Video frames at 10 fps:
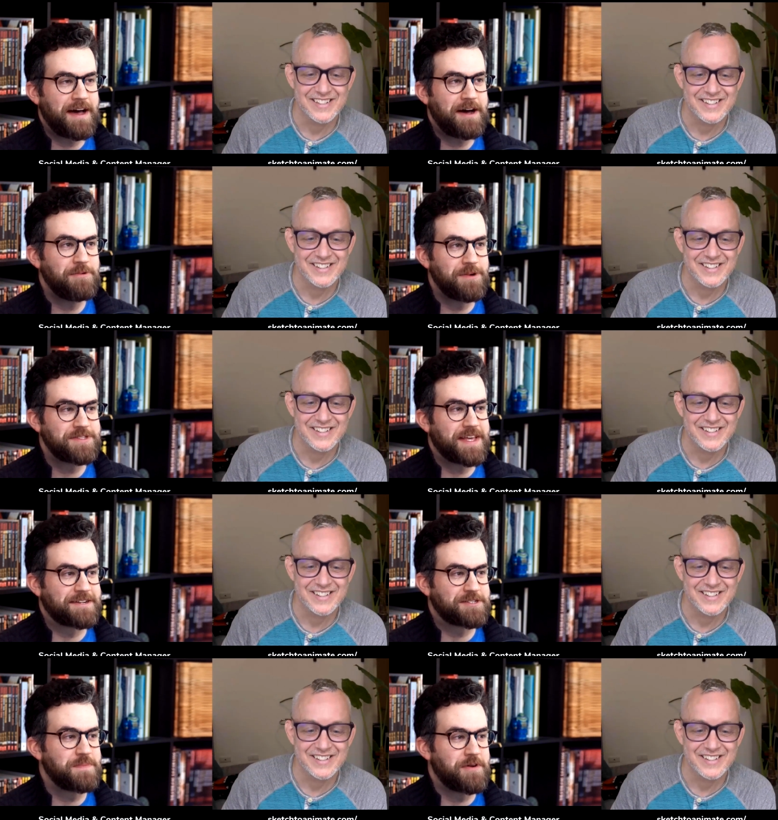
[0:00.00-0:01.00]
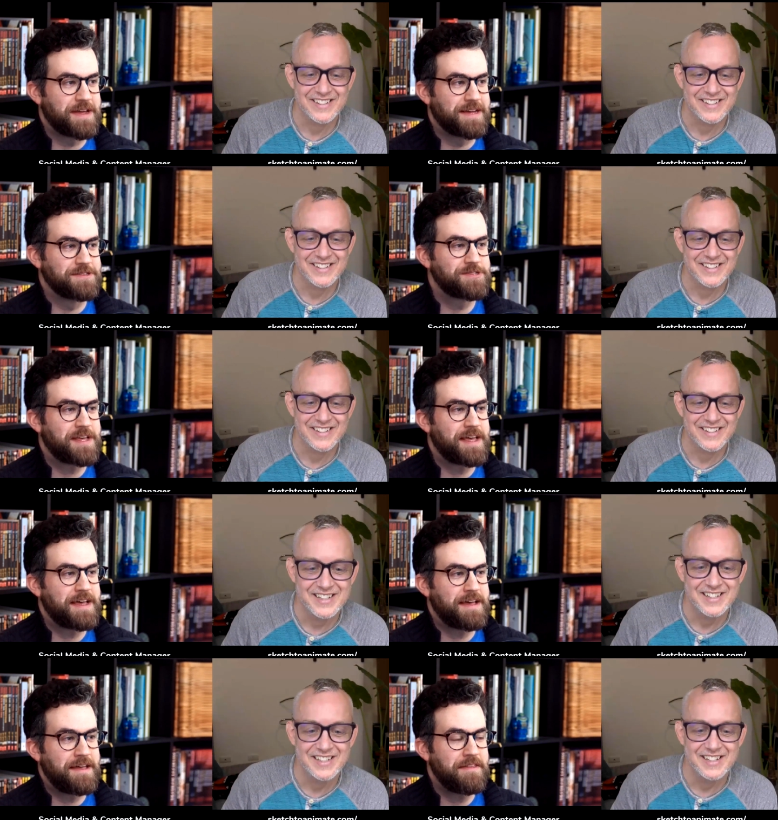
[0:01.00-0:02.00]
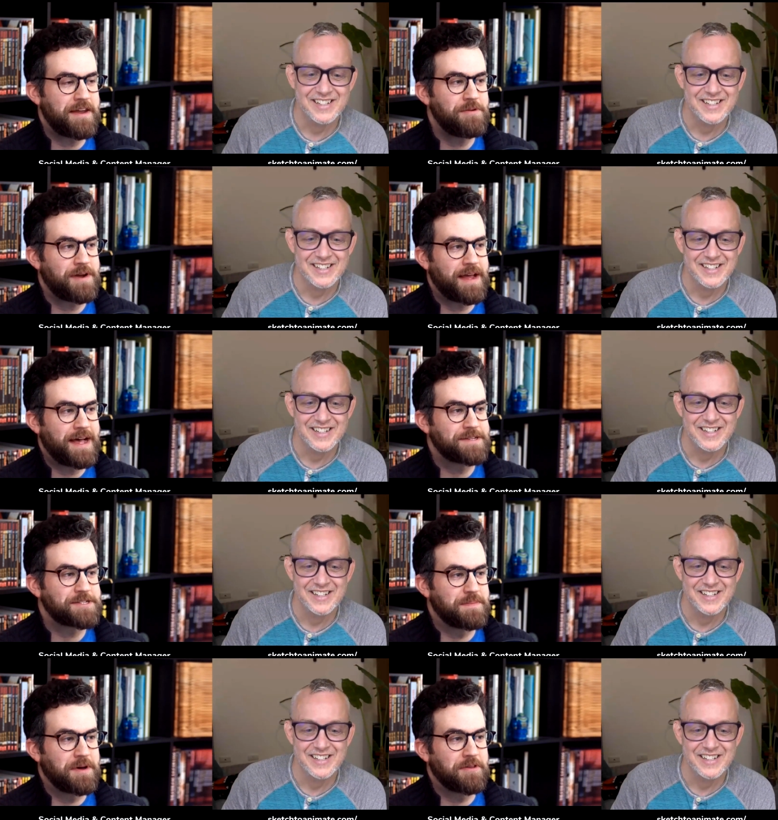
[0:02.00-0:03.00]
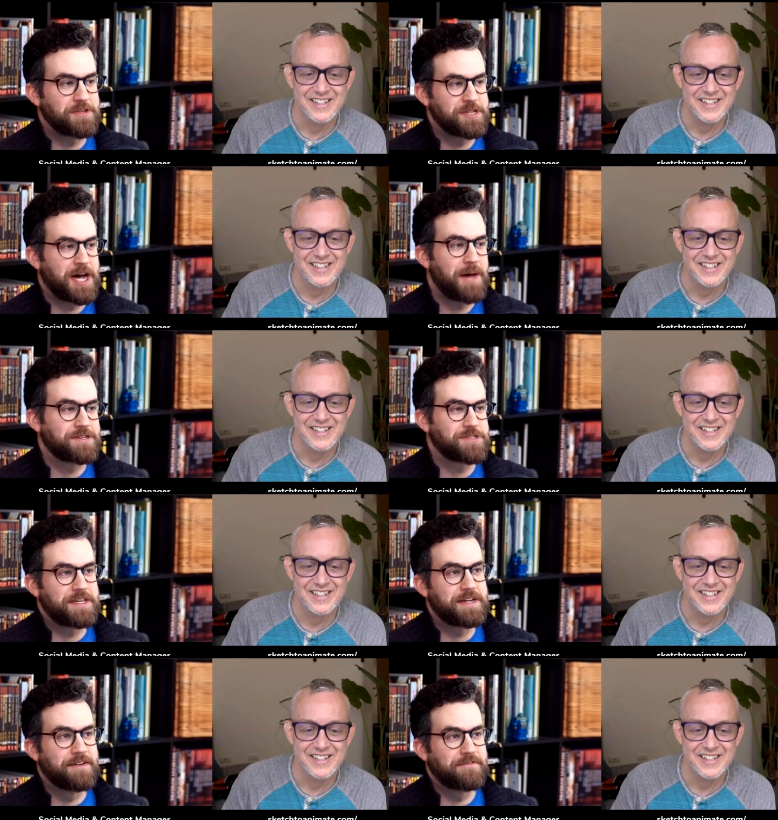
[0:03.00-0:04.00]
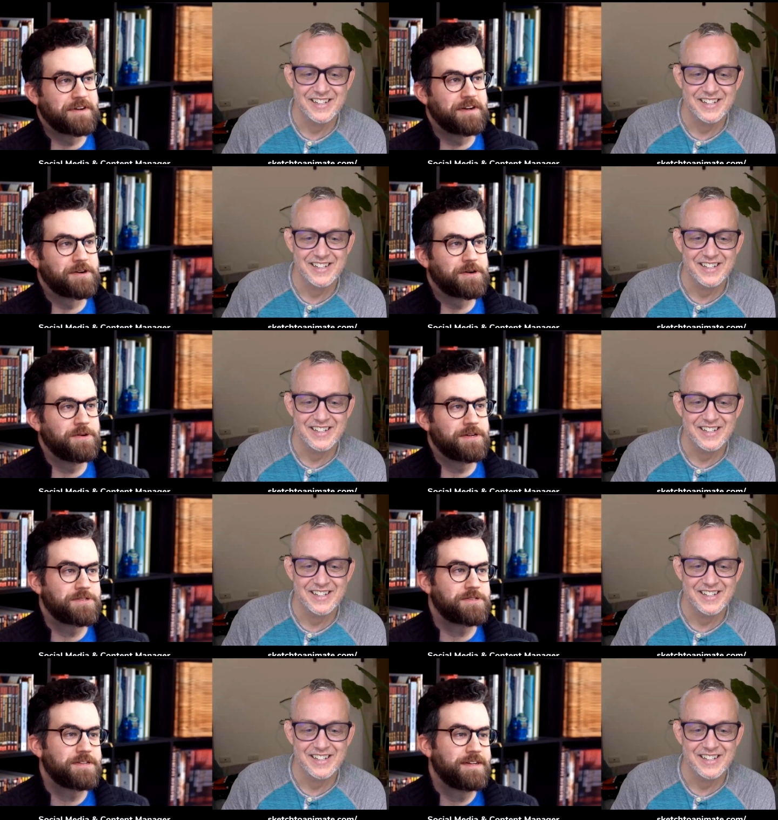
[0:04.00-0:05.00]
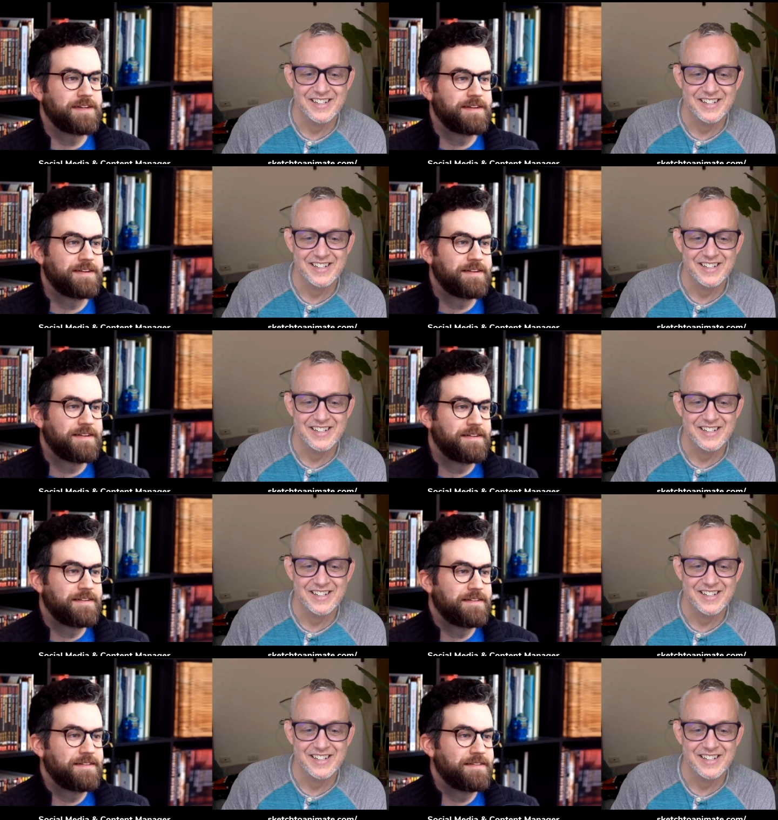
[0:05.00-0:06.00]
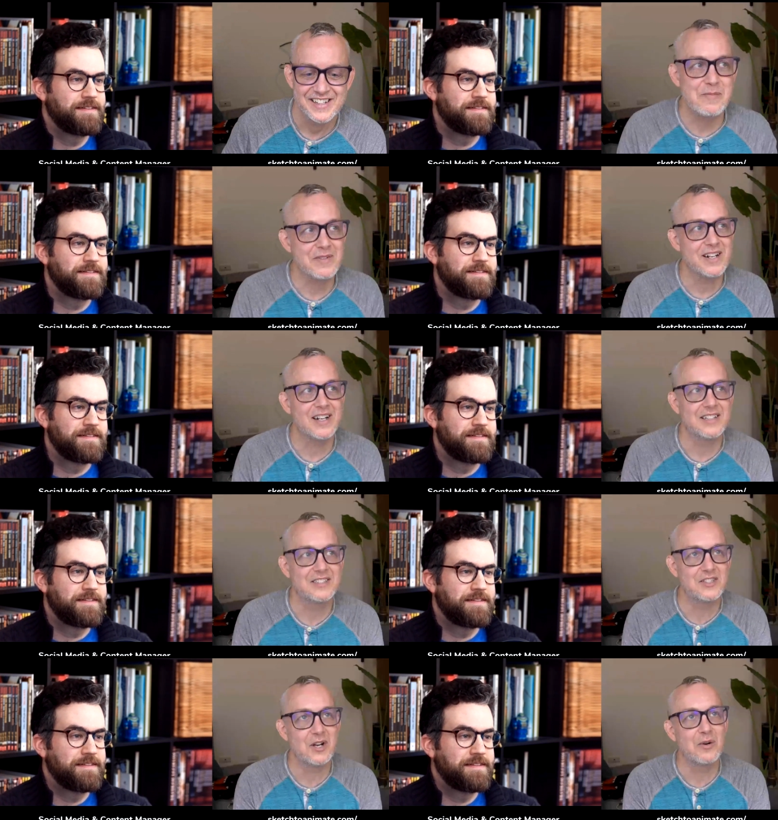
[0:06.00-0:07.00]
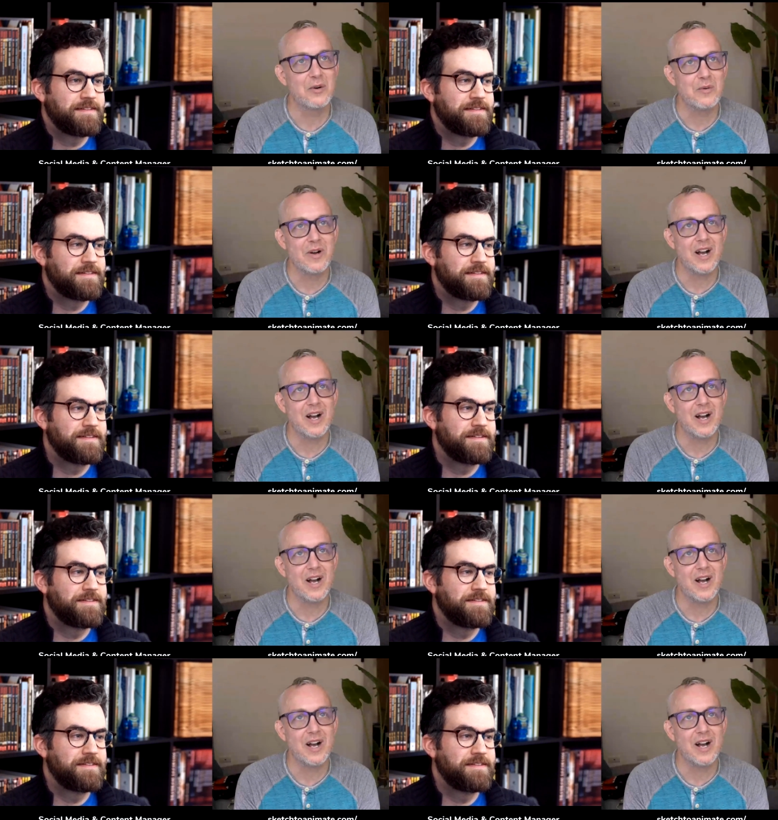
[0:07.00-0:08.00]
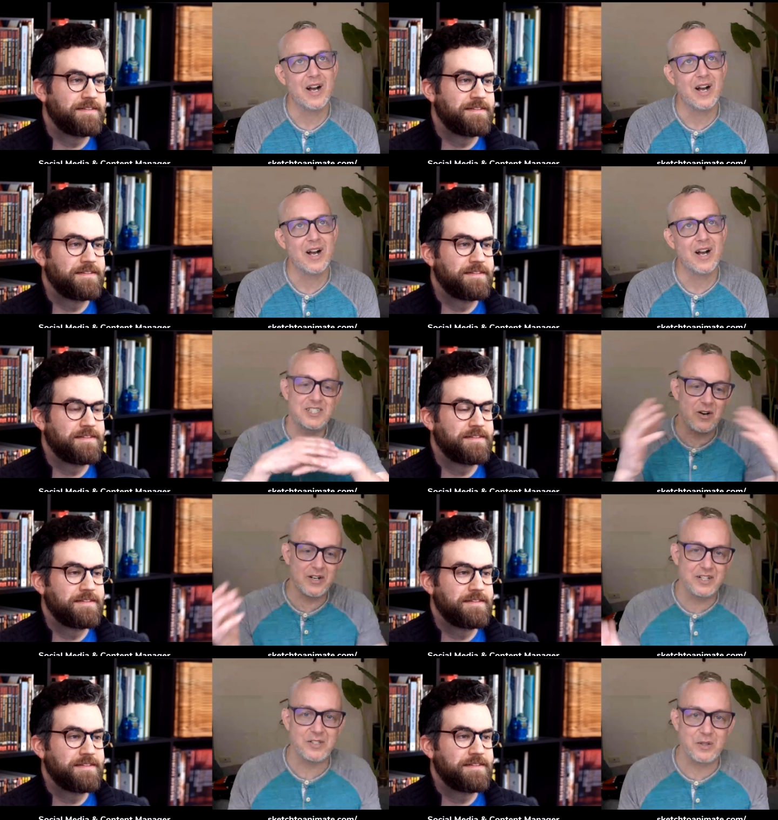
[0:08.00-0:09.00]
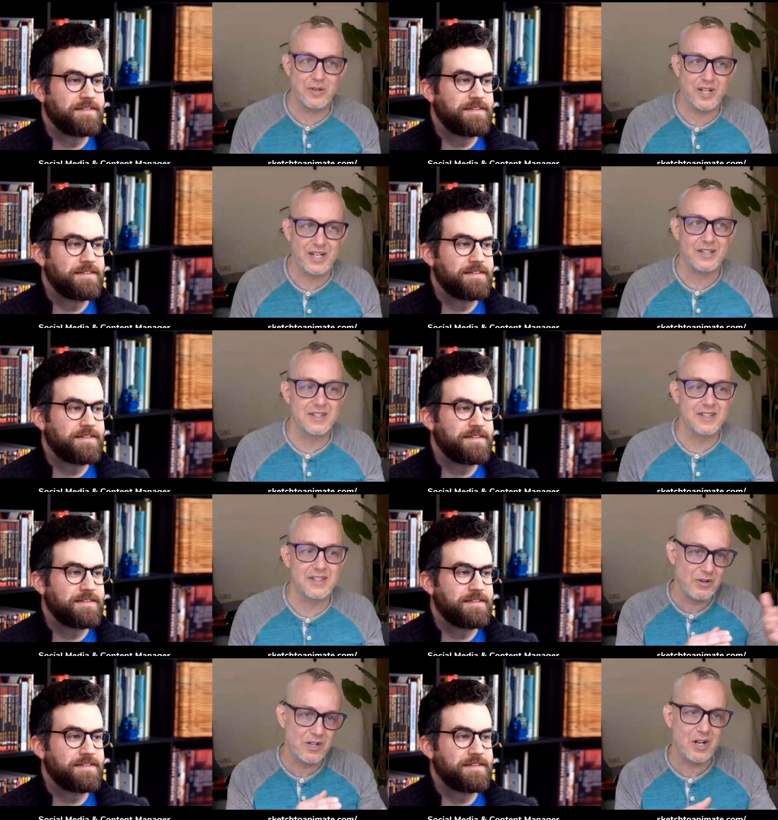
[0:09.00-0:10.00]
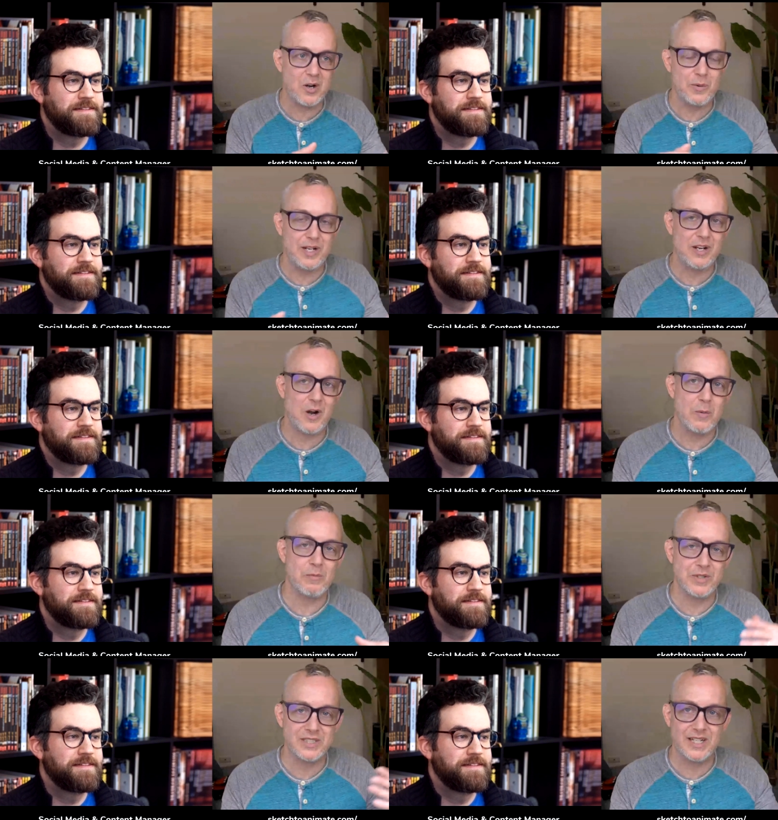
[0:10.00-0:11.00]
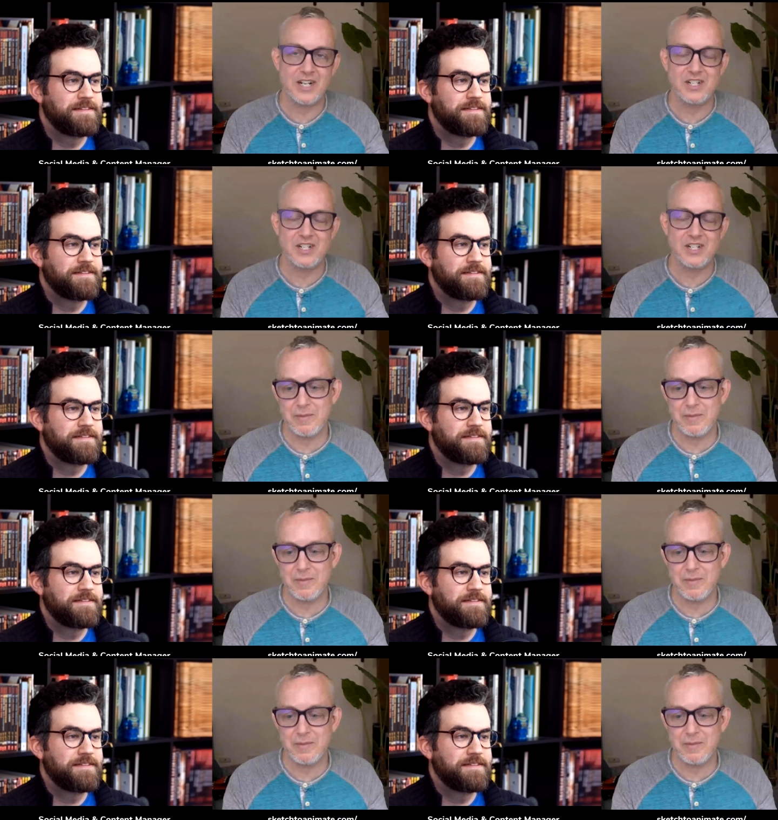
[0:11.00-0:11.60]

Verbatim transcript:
Speaker 1: how, how was that experience? And, and then I want to ask about the topics that you covered in your course.
Speaker 2: Um, so I started doing, the year ago, we opened up with Sketch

· · ·

### EXERCISE OBJECTIVE
Pictures do not belong in the copy. Please reproduce the entries above exactly otherwise.

### THE COMPLETED TASK
Video frames at 10 fps:
[0:00.00-0:01.00]
[0:01.00-0:02.00]
[0:02.00-0:03.00]
[0:03.00-0:04.00]
[0:04.00-0:05.00]
[0:05.00-0:06.00]
[0:06.00-0:07.00]
[0:07.00-0:08.00]
[0:08.00-0:09.00]
[0:09.00-0:10.00]
[0:10.00-0:11.00]
[0:11.00-0:11.60]

Verbatim transcript:
Speaker 1: how, how was that experience? And, and then I want to ask about the topics that you covered in your course.
Speaker 2: Um, so I started doing, the year ago, we opened up with Sketch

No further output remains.